TupleTableSlot, TupleDescriptor, and Adapter

TupleTableSlot in PostgreSQL is a flexible abstraction that can present several variant forms of native tuples to be manipulated with a common API. Modeled on that, TupleTableSlot is further abstracted, and can present a uniform API in PL/Java even to tuple-like things—anything with a sequence of typed, possibly named values—that might not be in the form of PostgreSQL native tuples.

The key to the order, types, and names of the components of a tuple is its TupleDescriptor, which in broad strokes is little more than a List of Attribute.

Given a tuple, and an Attribute that identifies its PostgreSQL data type, the job of accessing that value as some appropriate Java type falls to an Adapter, of which PL/Java provides a selection to cover common types, and there is a service-provider interface allowing independent development of others.

PL/Java supplies simple adapters when a Java primitive or some existing standard Java class is clearly the appropriate mapping for a PostgreSQL type. Other than that (and excepting the model classes in this package), PL/Java avoids defining new Java classes to represent other PostgreSQL types. Such classes may already have been developed for an application, or may be found in existing Java driver libraries for PostgreSQL, such as PGJDBC or PGJDBC-NG. It would be unhelpful for PL/Java to offer another such, independent and incompatible, set.
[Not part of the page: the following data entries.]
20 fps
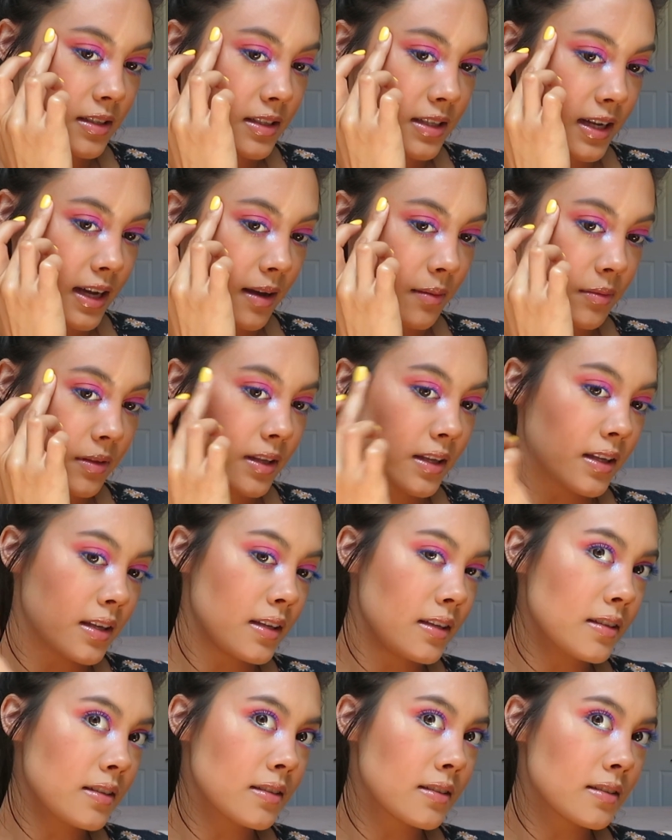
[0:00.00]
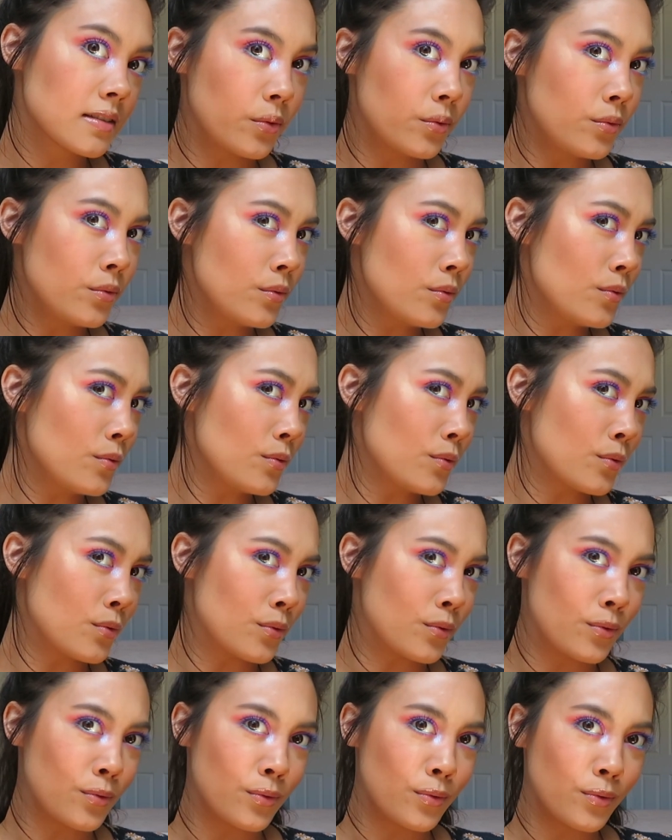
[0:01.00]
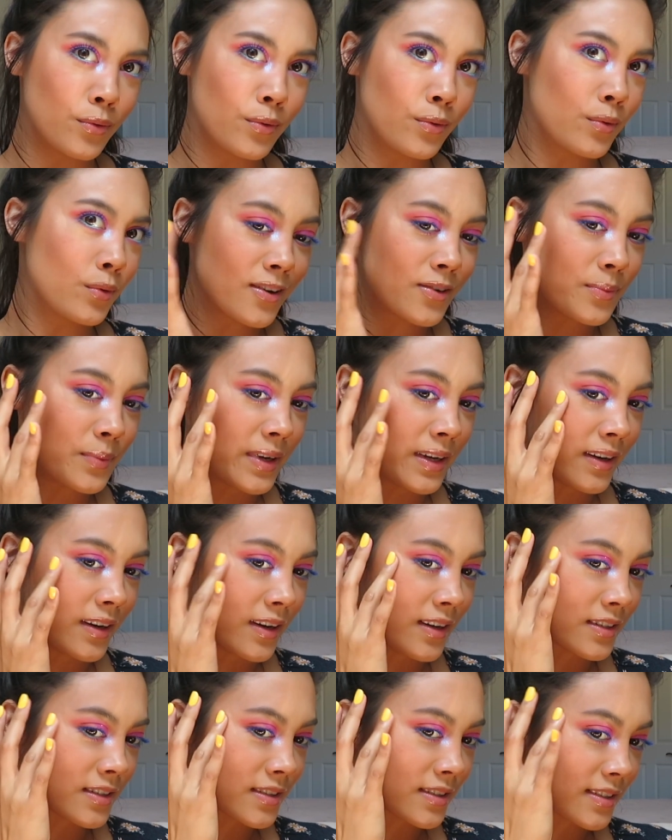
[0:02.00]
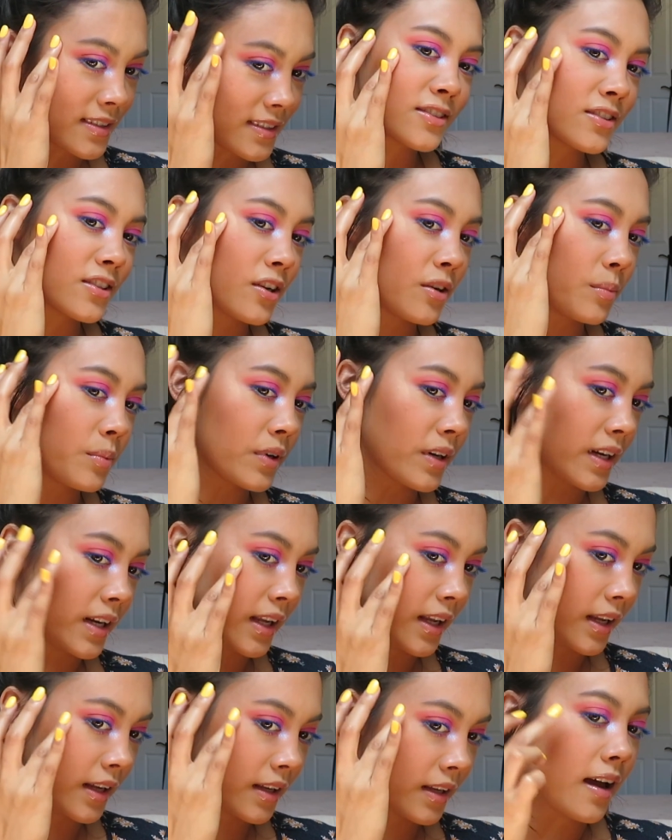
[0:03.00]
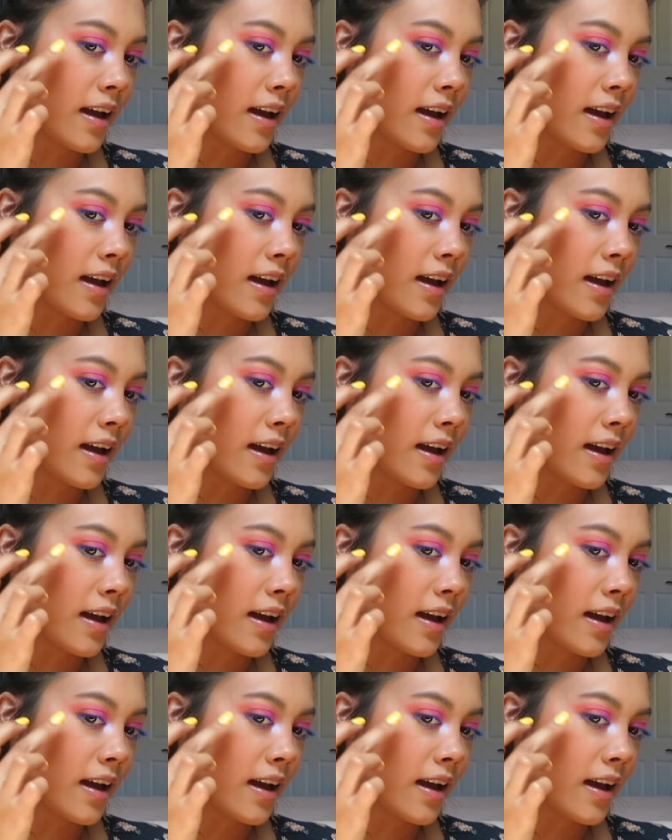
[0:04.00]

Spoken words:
dab this. Ooh, oh my gosh, so pretty.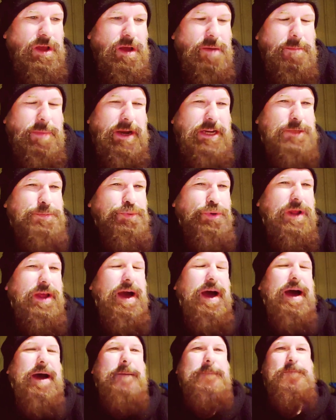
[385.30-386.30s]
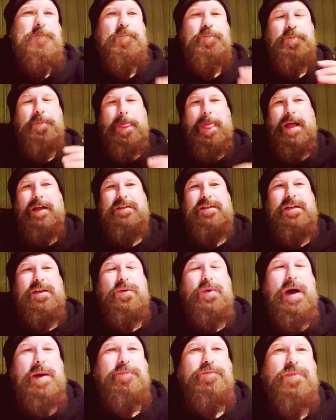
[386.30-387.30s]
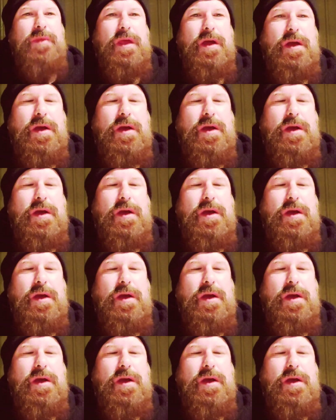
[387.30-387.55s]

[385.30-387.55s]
but it's pretty hard to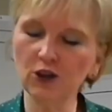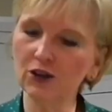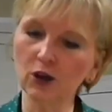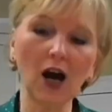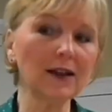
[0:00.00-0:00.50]

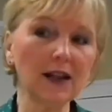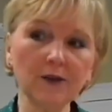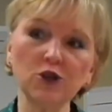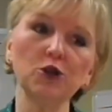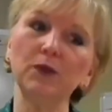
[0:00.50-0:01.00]
God
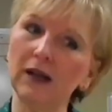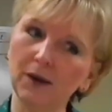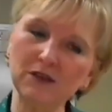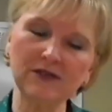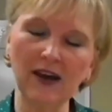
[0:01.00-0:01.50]
loves you, but
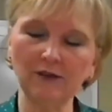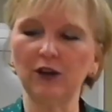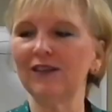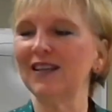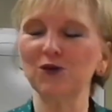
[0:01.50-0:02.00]
I'm his
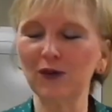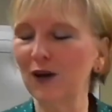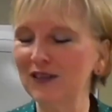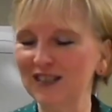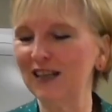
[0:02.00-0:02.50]
favorite. That's what I
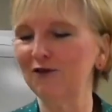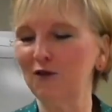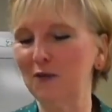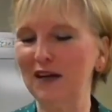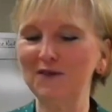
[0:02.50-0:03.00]
always tell
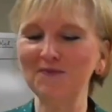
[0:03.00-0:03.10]
everybody.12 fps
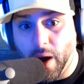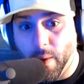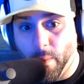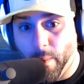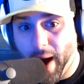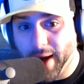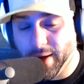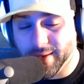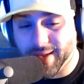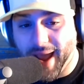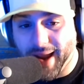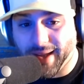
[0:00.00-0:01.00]
Why does
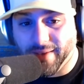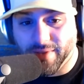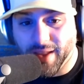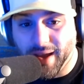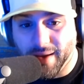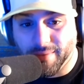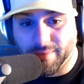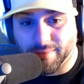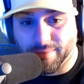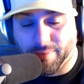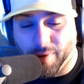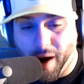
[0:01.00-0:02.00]
that give them
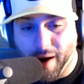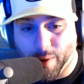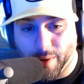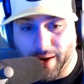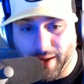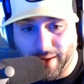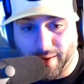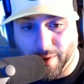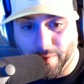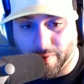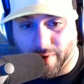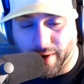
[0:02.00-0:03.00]
priority
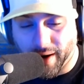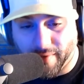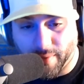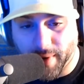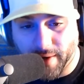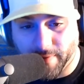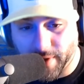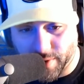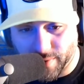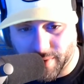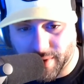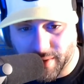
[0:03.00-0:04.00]
over government
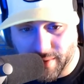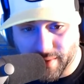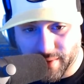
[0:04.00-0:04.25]
officials?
Instead, for PostgreSQL types that might not have an obvious, appropriate mapping to a standard Java type, or that might have more than one plausible mapping, PL/Java provides a set of functional interfaces in the package org.postgresql.pljava.adt. An Adapter (encapsulating internal details of a data type) can then expose the content in a documented, semantically clear form, to a simple application-supplied functional interface implementation or lambda that will produce a result of whatever Java type the application may already wish to use.